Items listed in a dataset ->
BEGIN

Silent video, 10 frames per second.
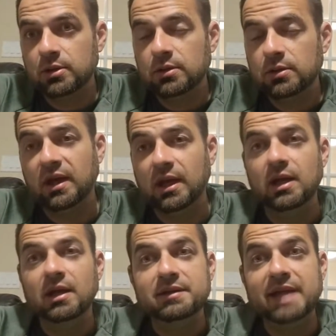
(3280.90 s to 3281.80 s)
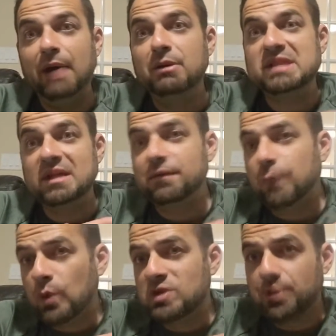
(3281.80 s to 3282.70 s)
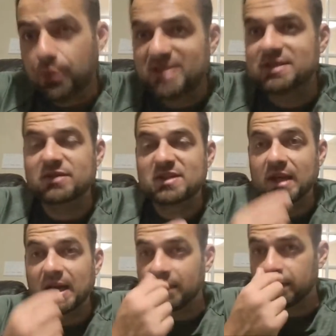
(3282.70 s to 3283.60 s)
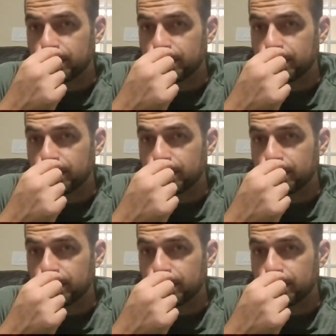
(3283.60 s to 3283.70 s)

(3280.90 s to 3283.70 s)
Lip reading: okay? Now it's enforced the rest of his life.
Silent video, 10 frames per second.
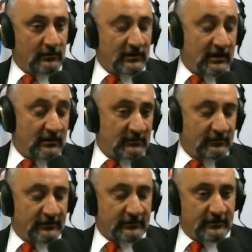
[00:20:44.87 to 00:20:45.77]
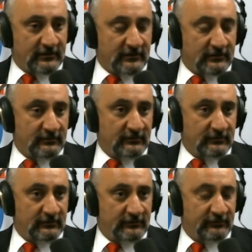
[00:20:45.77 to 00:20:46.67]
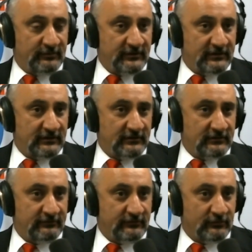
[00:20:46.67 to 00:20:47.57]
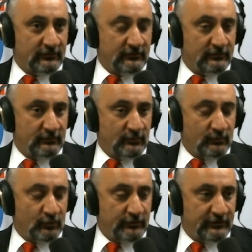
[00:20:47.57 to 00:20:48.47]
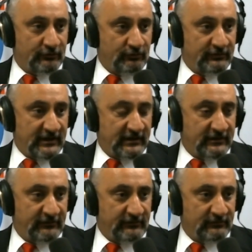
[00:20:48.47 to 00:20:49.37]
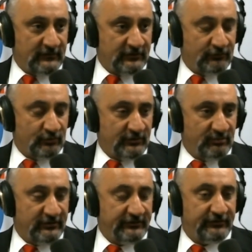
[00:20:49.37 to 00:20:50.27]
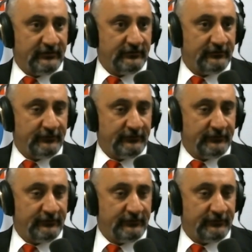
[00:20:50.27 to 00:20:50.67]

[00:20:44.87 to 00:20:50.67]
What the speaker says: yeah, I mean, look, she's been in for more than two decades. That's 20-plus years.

END

Beginning with the line that holds "(3281.80 s to 3282.70 s)" and continuing to the end of the entries above, set down each line exactly, both ends included; include no pictures.

FINISHED EXERCISE ->
(3281.80 s to 3282.70 s)
(3282.70 s to 3283.60 s)
(3283.60 s to 3283.70 s)

(3280.90 s to 3283.70 s)
Lip reading: okay? Now it's enforced the rest of his life.
Silent video, 10 frames per second.
[00:20:44.87 to 00:20:45.77]
[00:20:45.77 to 00:20:46.67]
[00:20:46.67 to 00:20:47.57]
[00:20:47.57 to 00:20:48.47]
[00:20:48.47 to 00:20:49.37]
[00:20:49.37 to 00:20:50.27]
[00:20:50.27 to 00:20:50.67]

[00:20:44.87 to 00:20:50.67]
What the speaker says: yeah, I mean, look, she's been in for more than two decades. That's 20-plus years.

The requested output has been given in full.